Maybe it was the 130-pound super-featherweight limit he struggled to make that brought him down. Maybe it was just a bad night. Or maybe it was just too much Manny Pacquiao. The scrappy Filipino did what no one has ever done before; he spanked Morales and sent him home early.
Maybe it’s just been too many wars for El Terrible.
It was a fairly close fight up until the 10th round. But that’s when Pacquiao did his best work of the night, knocking Morales down twice in the round before referee Kenny Bayless wisely waved him off and signaled the fight over.
The loss by Morales tied the score at 1-1, Morales beating Pacquiao by decision last March. But that was a fight. This was a late-hour licking.
There’s a rematch clause, but there’s no reason to bring that up now. We don’t need to see a trilogy this time. Pacquiao shouldn’t take the rematch and Morales shouldn’t want it.
It seems wrong that your legendary career appears to be on the rocks before you celebrate your 30th birthday.
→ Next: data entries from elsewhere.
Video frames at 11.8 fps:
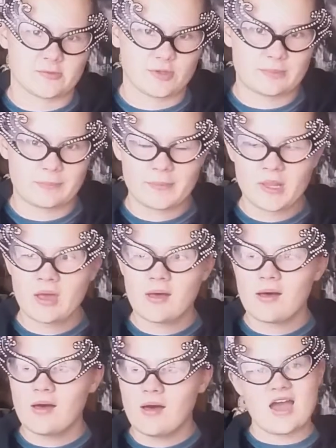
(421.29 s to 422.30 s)
of him,
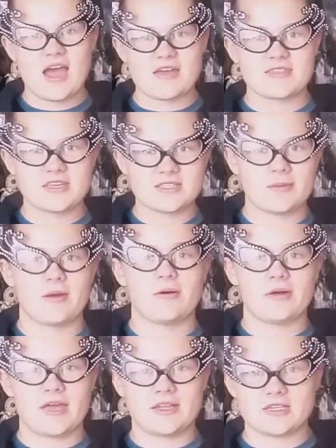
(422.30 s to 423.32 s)
and they
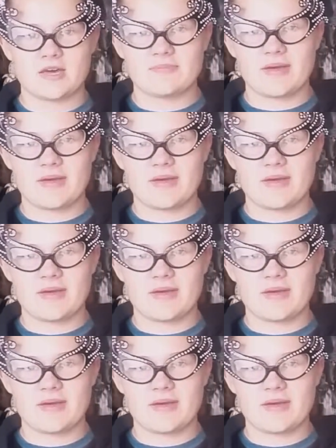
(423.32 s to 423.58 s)
somehow end upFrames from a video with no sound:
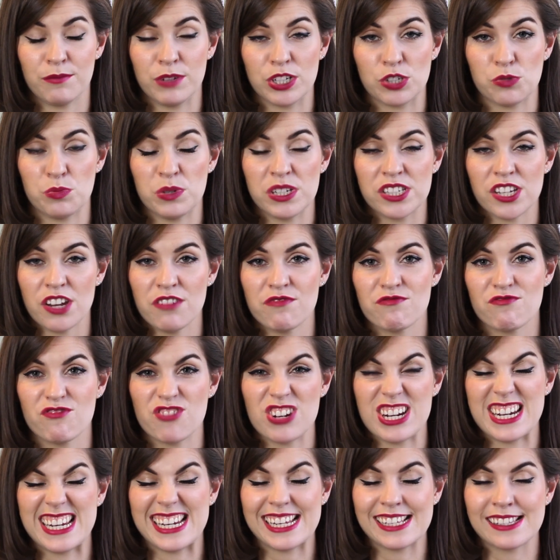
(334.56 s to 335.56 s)
which we don't
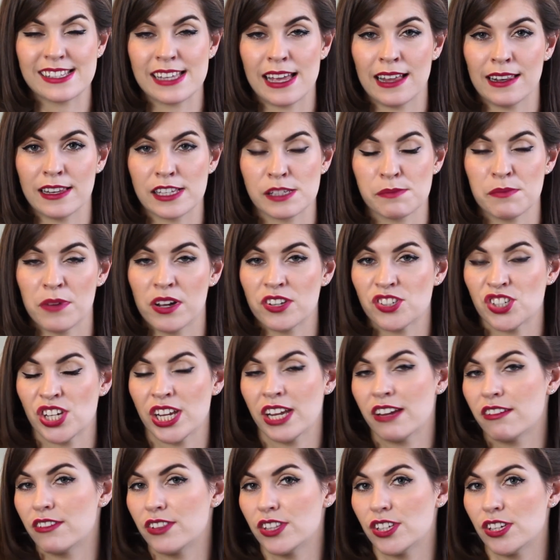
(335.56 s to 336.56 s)
really sell as much
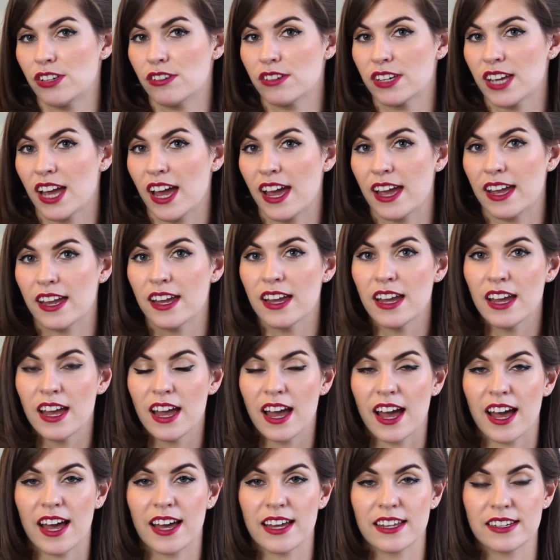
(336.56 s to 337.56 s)
here in the UK,
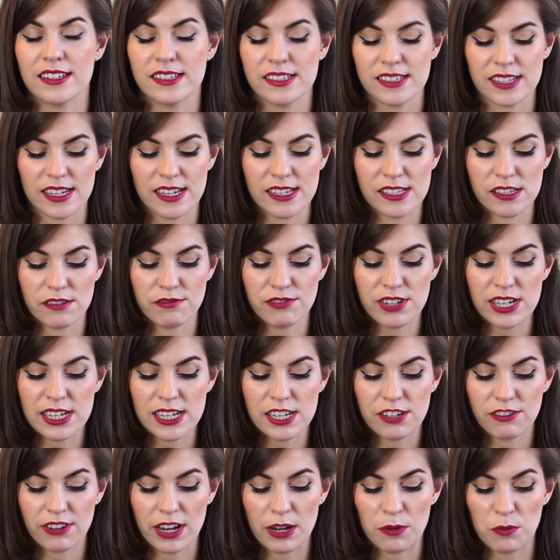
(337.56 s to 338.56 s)
and is a
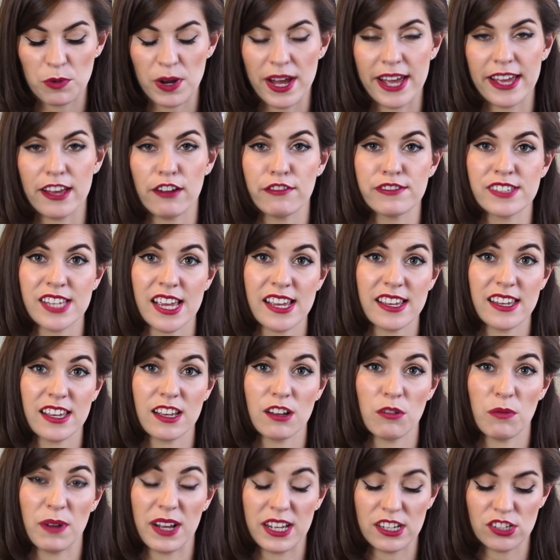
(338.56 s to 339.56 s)
really great way of taking
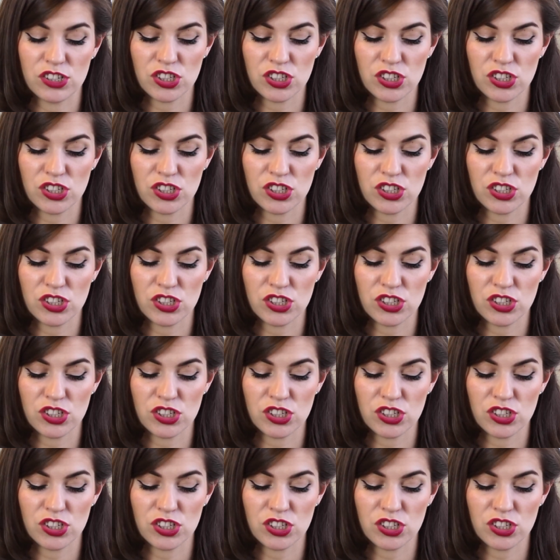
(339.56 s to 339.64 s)
away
If Morales was a 29-year-old ballplayer, he’d be in his prime. If he was a politician, he’d be a whiz kid. If he was a rock star, he’d still be dating high school prom queens.
But he’s a 29-year-old fighter with 52 fights, and they didn’t all come easy. On top of that, he started his pro career at 16. That’s 13 years of professional fighting, which is so different than the amateurs.
“I was tired because of making weight,” Morales was quoted as saying by the Associated Press. “And I was tired because of all the tough fights I’ve had.”
Yeah, they’re still out there, those tough fights from his past. They never completely go away. Instead, they just seem to come back and haunt fighters, steal a few precious minutes of stamina that used to be there. Leave you feeling you’ve got nothing.
Morales said as the rounds went on, he was getting more and more tired and at the end, he said he felt slow.
And he looked it.
Maybe the bumpy ride is almost over.